## Provided data
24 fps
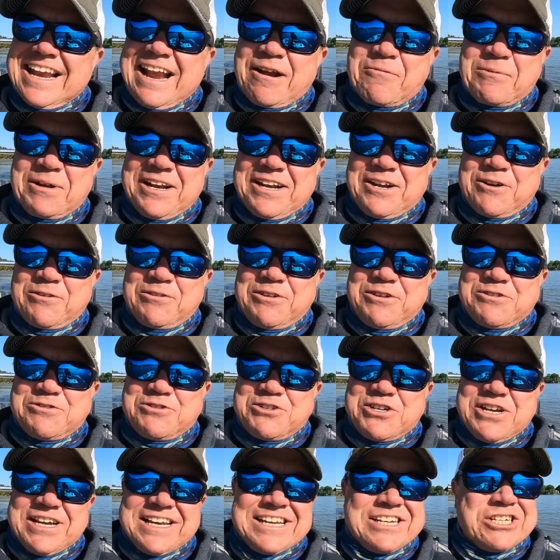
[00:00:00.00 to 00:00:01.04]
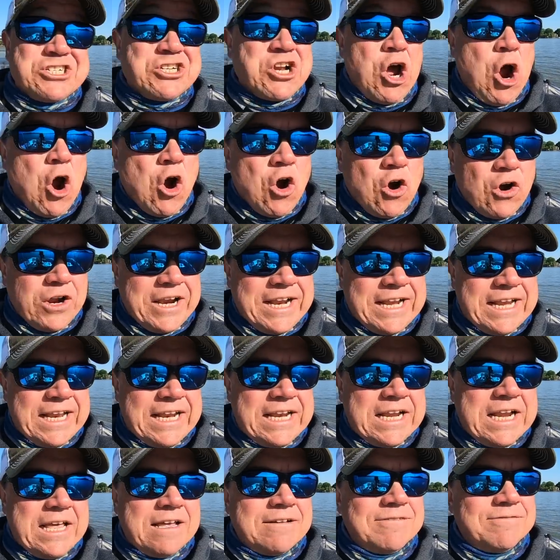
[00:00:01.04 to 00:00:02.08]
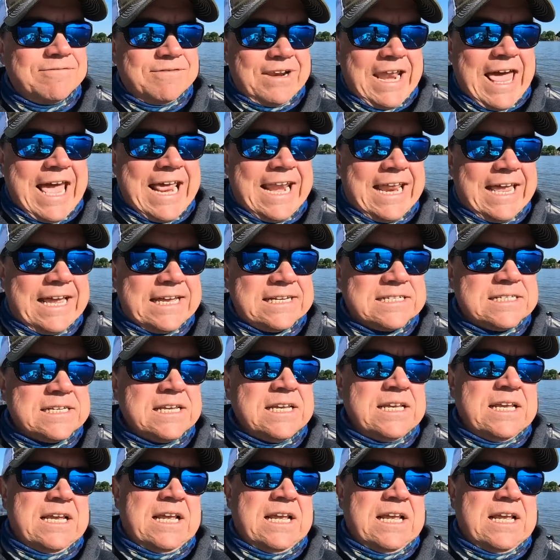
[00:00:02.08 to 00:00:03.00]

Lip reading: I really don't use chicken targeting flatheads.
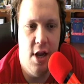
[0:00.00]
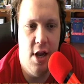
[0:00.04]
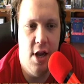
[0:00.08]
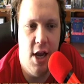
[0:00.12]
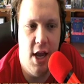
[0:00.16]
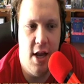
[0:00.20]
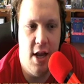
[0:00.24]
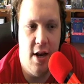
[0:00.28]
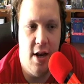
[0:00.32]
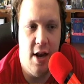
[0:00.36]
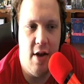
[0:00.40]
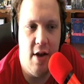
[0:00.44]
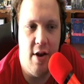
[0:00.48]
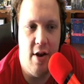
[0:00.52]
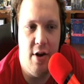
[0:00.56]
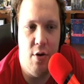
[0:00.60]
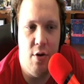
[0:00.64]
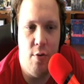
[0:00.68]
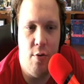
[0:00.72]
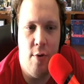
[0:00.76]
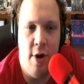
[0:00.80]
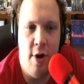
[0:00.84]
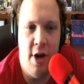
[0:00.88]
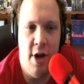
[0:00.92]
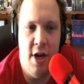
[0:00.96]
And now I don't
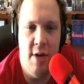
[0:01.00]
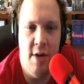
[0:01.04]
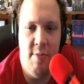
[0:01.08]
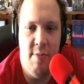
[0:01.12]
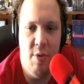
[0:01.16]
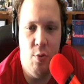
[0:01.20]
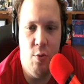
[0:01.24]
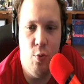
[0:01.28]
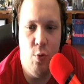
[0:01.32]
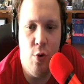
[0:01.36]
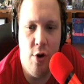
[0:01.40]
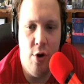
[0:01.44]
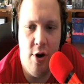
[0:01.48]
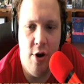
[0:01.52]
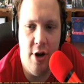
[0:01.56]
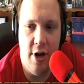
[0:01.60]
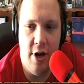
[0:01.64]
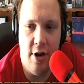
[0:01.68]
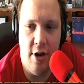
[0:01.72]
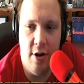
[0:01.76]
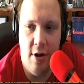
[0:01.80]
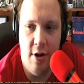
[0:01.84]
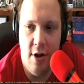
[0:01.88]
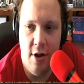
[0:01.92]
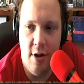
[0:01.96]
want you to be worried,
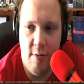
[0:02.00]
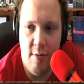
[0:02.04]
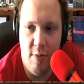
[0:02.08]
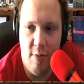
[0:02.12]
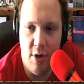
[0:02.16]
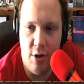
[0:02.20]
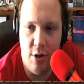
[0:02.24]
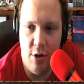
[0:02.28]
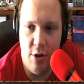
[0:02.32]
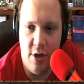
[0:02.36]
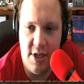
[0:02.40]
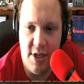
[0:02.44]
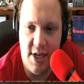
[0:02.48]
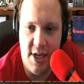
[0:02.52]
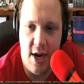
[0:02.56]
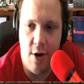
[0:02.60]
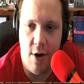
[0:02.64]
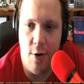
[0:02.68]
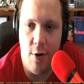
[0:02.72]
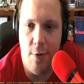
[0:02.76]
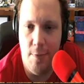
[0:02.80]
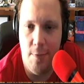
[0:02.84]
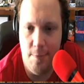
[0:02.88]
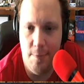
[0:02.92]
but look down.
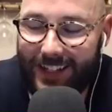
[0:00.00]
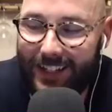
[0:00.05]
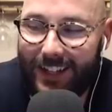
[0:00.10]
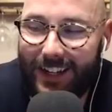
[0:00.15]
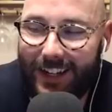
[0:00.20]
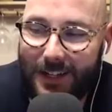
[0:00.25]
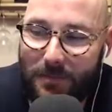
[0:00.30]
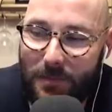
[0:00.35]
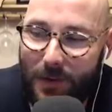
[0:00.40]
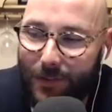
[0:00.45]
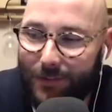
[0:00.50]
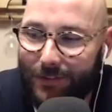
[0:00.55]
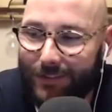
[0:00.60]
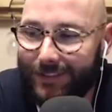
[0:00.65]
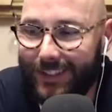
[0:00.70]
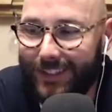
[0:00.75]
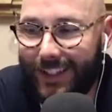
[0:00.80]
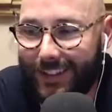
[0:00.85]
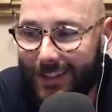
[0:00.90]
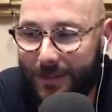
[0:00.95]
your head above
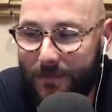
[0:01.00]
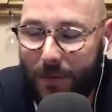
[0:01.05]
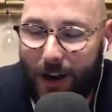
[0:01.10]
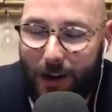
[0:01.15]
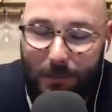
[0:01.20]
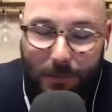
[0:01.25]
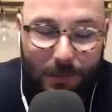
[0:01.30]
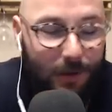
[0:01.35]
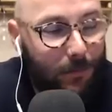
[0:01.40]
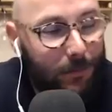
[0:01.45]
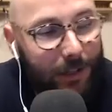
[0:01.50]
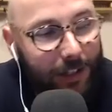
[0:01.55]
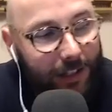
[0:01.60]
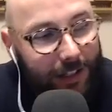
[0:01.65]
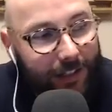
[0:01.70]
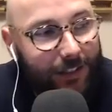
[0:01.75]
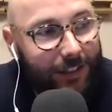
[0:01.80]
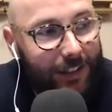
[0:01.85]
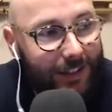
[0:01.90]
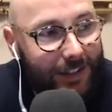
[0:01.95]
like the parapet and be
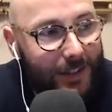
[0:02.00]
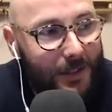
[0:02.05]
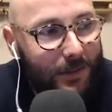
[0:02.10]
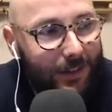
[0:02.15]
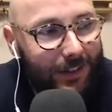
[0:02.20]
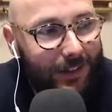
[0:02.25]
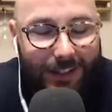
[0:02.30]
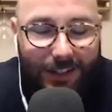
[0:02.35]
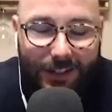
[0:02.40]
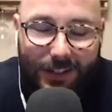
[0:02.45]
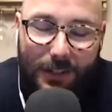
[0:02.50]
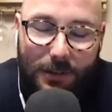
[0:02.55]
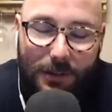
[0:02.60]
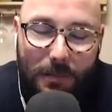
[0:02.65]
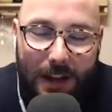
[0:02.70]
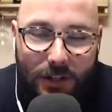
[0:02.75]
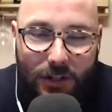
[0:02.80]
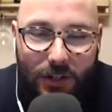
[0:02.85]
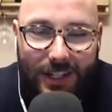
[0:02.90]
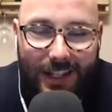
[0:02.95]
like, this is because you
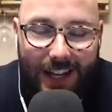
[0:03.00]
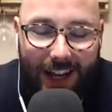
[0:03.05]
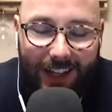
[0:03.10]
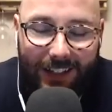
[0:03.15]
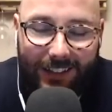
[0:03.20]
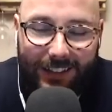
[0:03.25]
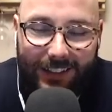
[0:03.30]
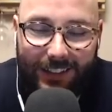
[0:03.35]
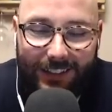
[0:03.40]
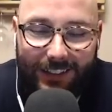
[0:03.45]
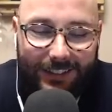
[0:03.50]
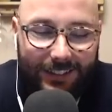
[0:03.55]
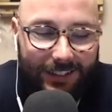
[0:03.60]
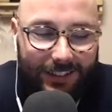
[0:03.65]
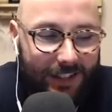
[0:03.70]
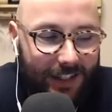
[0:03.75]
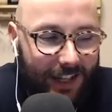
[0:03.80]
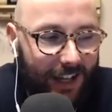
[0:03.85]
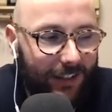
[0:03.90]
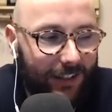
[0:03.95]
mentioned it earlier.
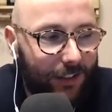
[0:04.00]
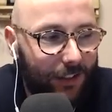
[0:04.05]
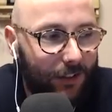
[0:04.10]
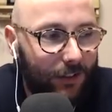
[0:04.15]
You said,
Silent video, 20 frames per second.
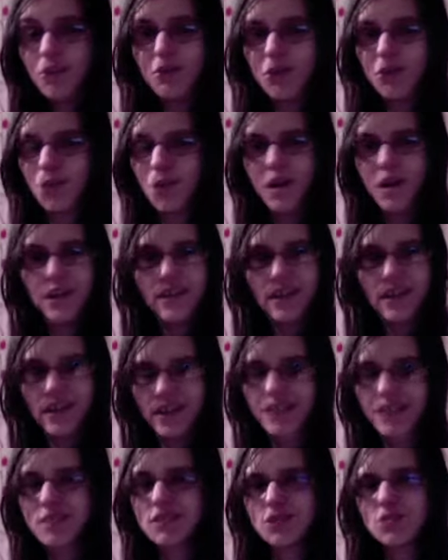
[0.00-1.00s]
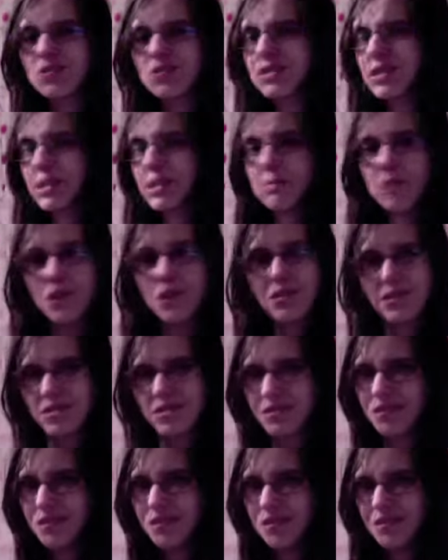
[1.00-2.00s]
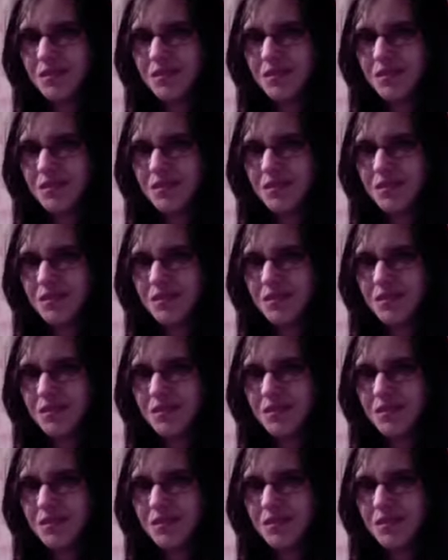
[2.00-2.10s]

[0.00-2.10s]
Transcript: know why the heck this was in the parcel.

## Task objective
The data must be reproduced exactly, and no picture may appear in the copy.

## Your solution
24 fps
[00:00:00.00 to 00:00:01.04]
[00:00:01.04 to 00:00:02.08]
[00:00:02.08 to 00:00:03.00]

Lip reading: I really don't use chicken targeting flatheads.
[0:00.00]
[0:00.04]
[0:00.08]
[0:00.12]
[0:00.16]
[0:00.20]
[0:00.24]
[0:00.28]
[0:00.32]
[0:00.36]
[0:00.40]
[0:00.44]
[0:00.48]
[0:00.52]
[0:00.56]
[0:00.60]
[0:00.64]
[0:00.68]
[0:00.72]
[0:00.76]
[0:00.80]
[0:00.84]
[0:00.88]
[0:00.92]
[0:00.96]
And now I don't
[0:01.00]
[0:01.04]
[0:01.08]
[0:01.12]
[0:01.16]
[0:01.20]
[0:01.24]
[0:01.28]
[0:01.32]
[0:01.36]
[0:01.40]
[0:01.44]
[0:01.48]
[0:01.52]
[0:01.56]
[0:01.60]
[0:01.64]
[0:01.68]
[0:01.72]
[0:01.76]
[0:01.80]
[0:01.84]
[0:01.88]
[0:01.92]
[0:01.96]
want you to be worried,
[0:02.00]
[0:02.04]
[0:02.08]
[0:02.12]
[0:02.16]
[0:02.20]
[0:02.24]
[0:02.28]
[0:02.32]
[0:02.36]
[0:02.40]
[0:02.44]
[0:02.48]
[0:02.52]
[0:02.56]
[0:02.60]
[0:02.64]
[0:02.68]
[0:02.72]
[0:02.76]
[0:02.80]
[0:02.84]
[0:02.88]
[0:02.92]
but look down.
[0:00.00]
[0:00.05]
[0:00.10]
[0:00.15]
[0:00.20]
[0:00.25]
[0:00.30]
[0:00.35]
[0:00.40]
[0:00.45]
[0:00.50]
[0:00.55]
[0:00.60]
[0:00.65]
[0:00.70]
[0:00.75]
[0:00.80]
[0:00.85]
[0:00.90]
[0:00.95]
your head above
[0:01.00]
[0:01.05]
[0:01.10]
[0:01.15]
[0:01.20]
[0:01.25]
[0:01.30]
[0:01.35]
[0:01.40]
[0:01.45]
[0:01.50]
[0:01.55]
[0:01.60]
[0:01.65]
[0:01.70]
[0:01.75]
[0:01.80]
[0:01.85]
[0:01.90]
[0:01.95]
like the parapet and be
[0:02.00]
[0:02.05]
[0:02.10]
[0:02.15]
[0:02.20]
[0:02.25]
[0:02.30]
[0:02.35]
[0:02.40]
[0:02.45]
[0:02.50]
[0:02.55]
[0:02.60]
[0:02.65]
[0:02.70]
[0:02.75]
[0:02.80]
[0:02.85]
[0:02.90]
[0:02.95]
like, this is because you
[0:03.00]
[0:03.05]
[0:03.10]
[0:03.15]
[0:03.20]
[0:03.25]
[0:03.30]
[0:03.35]
[0:03.40]
[0:03.45]
[0:03.50]
[0:03.55]
[0:03.60]
[0:03.65]
[0:03.70]
[0:03.75]
[0:03.80]
[0:03.85]
[0:03.90]
[0:03.95]
mentioned it earlier.
[0:04.00]
[0:04.05]
[0:04.10]
[0:04.15]
You said,
Silent video, 20 frames per second.
[0.00-1.00s]
[1.00-2.00s]
[2.00-2.10s]

[0.00-2.10s]
Transcript: know why the heck this was in the parcel.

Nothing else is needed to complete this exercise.